(Stored data entries)
◆ ◆ ◆ ◆ ◆
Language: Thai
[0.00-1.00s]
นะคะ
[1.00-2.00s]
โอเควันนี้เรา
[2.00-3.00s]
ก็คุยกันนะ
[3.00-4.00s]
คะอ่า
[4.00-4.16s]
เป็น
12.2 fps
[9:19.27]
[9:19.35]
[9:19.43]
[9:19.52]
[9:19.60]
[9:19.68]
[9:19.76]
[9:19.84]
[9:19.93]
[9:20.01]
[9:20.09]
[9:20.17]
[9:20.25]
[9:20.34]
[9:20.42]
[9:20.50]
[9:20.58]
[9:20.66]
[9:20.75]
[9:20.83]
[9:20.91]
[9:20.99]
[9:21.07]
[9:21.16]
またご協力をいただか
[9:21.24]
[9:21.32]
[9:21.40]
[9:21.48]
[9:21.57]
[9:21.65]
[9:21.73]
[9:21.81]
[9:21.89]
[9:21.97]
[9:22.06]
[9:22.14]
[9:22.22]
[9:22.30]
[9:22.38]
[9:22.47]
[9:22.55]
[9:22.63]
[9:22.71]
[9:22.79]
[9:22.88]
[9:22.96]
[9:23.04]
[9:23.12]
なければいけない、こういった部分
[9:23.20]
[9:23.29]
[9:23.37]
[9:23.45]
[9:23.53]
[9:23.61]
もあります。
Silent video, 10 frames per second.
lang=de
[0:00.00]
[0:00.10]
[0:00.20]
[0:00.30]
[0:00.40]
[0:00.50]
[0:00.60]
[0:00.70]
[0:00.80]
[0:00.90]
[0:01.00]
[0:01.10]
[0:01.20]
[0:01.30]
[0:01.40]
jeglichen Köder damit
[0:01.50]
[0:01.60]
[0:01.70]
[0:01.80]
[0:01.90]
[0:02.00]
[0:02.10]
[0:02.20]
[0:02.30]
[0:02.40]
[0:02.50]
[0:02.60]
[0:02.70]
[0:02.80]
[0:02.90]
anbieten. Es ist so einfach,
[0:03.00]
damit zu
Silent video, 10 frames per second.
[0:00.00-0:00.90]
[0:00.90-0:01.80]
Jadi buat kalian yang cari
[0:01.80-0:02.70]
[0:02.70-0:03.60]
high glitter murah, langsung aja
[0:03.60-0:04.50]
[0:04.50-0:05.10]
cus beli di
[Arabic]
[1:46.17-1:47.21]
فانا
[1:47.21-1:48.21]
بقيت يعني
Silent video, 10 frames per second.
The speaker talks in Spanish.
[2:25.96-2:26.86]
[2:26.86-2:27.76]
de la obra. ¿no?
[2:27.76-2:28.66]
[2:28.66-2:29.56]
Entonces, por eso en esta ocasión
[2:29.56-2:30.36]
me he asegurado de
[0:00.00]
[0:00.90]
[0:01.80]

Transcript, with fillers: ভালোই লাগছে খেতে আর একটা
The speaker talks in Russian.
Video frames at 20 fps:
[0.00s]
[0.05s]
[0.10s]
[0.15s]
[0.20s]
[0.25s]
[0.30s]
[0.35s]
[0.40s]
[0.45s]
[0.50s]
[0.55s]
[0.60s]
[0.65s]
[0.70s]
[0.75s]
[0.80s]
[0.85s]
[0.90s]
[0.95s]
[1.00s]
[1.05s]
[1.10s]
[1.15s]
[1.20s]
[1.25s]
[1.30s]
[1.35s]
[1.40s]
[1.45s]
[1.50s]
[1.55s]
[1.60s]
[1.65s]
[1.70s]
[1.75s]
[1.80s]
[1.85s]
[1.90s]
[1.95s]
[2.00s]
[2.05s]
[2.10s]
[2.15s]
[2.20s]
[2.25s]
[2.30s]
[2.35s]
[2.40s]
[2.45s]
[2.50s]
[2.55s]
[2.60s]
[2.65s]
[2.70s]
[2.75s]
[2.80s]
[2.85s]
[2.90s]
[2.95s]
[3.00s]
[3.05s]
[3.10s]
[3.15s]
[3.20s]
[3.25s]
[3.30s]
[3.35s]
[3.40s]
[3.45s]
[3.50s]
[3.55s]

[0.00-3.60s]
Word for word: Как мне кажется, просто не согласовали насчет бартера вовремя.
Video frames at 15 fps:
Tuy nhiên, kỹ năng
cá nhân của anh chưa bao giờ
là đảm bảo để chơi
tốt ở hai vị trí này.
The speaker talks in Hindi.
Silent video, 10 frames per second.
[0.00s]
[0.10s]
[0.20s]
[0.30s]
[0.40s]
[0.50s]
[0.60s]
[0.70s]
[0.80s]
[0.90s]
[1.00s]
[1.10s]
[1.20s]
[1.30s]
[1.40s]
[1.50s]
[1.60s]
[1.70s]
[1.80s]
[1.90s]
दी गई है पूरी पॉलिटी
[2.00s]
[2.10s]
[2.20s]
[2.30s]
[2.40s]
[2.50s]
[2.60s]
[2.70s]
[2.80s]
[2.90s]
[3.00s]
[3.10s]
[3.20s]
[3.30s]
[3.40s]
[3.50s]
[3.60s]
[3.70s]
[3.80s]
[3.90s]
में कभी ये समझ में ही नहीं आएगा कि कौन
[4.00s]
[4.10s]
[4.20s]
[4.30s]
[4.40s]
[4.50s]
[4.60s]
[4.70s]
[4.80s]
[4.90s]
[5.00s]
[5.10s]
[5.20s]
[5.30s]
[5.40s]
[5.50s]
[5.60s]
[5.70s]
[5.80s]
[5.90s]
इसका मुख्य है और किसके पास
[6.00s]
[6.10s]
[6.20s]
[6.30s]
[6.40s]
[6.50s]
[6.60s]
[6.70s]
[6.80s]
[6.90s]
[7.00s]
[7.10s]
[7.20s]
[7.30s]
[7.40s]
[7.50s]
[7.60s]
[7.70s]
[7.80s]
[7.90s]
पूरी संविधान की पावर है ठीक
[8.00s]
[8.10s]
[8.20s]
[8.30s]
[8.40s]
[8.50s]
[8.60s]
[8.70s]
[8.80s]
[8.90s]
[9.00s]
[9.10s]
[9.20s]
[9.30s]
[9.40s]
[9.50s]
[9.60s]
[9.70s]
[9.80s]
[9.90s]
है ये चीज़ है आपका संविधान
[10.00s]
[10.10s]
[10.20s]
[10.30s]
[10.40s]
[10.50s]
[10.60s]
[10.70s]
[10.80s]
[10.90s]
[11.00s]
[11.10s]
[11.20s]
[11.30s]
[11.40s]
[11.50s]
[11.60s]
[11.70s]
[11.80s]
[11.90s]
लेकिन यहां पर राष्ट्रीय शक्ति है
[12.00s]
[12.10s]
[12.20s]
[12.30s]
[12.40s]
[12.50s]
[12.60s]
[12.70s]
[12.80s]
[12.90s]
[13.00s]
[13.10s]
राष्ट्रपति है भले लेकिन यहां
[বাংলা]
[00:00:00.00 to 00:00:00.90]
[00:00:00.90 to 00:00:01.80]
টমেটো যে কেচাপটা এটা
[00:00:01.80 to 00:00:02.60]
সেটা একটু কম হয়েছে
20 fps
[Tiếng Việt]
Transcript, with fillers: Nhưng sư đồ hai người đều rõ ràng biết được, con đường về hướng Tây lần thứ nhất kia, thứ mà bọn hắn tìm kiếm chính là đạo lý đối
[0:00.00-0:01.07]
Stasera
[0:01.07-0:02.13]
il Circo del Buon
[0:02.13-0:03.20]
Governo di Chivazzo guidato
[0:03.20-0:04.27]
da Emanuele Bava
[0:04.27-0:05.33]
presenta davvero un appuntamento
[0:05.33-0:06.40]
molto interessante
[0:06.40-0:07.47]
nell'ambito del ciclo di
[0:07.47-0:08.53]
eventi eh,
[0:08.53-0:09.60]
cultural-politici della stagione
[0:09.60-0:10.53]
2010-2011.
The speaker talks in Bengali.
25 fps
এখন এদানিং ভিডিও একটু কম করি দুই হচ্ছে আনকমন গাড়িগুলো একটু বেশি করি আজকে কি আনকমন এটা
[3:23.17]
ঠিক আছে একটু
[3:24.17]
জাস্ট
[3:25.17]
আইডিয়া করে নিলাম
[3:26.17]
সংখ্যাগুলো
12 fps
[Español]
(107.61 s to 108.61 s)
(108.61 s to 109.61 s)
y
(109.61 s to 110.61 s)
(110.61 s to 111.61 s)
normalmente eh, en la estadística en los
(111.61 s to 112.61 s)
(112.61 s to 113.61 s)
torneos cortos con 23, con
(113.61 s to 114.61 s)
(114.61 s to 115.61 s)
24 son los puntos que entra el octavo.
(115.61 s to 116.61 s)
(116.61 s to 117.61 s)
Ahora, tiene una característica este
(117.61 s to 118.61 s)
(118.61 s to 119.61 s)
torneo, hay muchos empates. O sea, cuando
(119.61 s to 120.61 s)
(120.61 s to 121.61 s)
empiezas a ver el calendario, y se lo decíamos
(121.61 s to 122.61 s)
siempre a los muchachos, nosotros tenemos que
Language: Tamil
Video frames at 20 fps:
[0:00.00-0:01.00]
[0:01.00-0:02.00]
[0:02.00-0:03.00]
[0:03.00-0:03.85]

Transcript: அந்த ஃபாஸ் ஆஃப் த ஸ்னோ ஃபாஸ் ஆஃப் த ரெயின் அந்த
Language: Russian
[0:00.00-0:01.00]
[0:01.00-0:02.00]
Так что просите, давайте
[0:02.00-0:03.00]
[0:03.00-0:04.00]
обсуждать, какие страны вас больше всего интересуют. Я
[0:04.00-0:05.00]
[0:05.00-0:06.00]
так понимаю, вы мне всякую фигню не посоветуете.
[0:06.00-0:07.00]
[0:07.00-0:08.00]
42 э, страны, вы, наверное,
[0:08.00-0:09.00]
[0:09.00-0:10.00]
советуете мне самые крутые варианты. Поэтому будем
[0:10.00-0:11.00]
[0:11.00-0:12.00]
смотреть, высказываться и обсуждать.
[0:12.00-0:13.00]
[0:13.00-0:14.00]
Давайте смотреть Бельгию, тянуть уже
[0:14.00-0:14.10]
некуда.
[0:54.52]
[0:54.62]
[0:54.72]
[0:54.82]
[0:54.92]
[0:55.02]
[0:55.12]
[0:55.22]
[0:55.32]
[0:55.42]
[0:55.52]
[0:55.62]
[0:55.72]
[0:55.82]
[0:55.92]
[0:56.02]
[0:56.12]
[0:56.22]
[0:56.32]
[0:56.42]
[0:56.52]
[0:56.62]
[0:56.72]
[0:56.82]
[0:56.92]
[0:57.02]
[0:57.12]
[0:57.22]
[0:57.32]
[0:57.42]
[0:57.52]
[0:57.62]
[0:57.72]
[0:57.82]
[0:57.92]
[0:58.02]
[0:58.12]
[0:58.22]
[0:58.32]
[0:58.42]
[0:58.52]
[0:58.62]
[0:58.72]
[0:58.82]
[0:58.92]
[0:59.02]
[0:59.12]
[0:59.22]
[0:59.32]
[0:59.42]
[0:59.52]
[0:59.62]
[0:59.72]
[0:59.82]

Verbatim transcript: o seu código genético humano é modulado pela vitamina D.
◆ ◆ ◆ ◆ ◆
▶ **What you need to do**
Report every line in the data that holds "Russian", copying each one.

▶ **Exercise solution**
The speaker talks in Russian.
Language: Russian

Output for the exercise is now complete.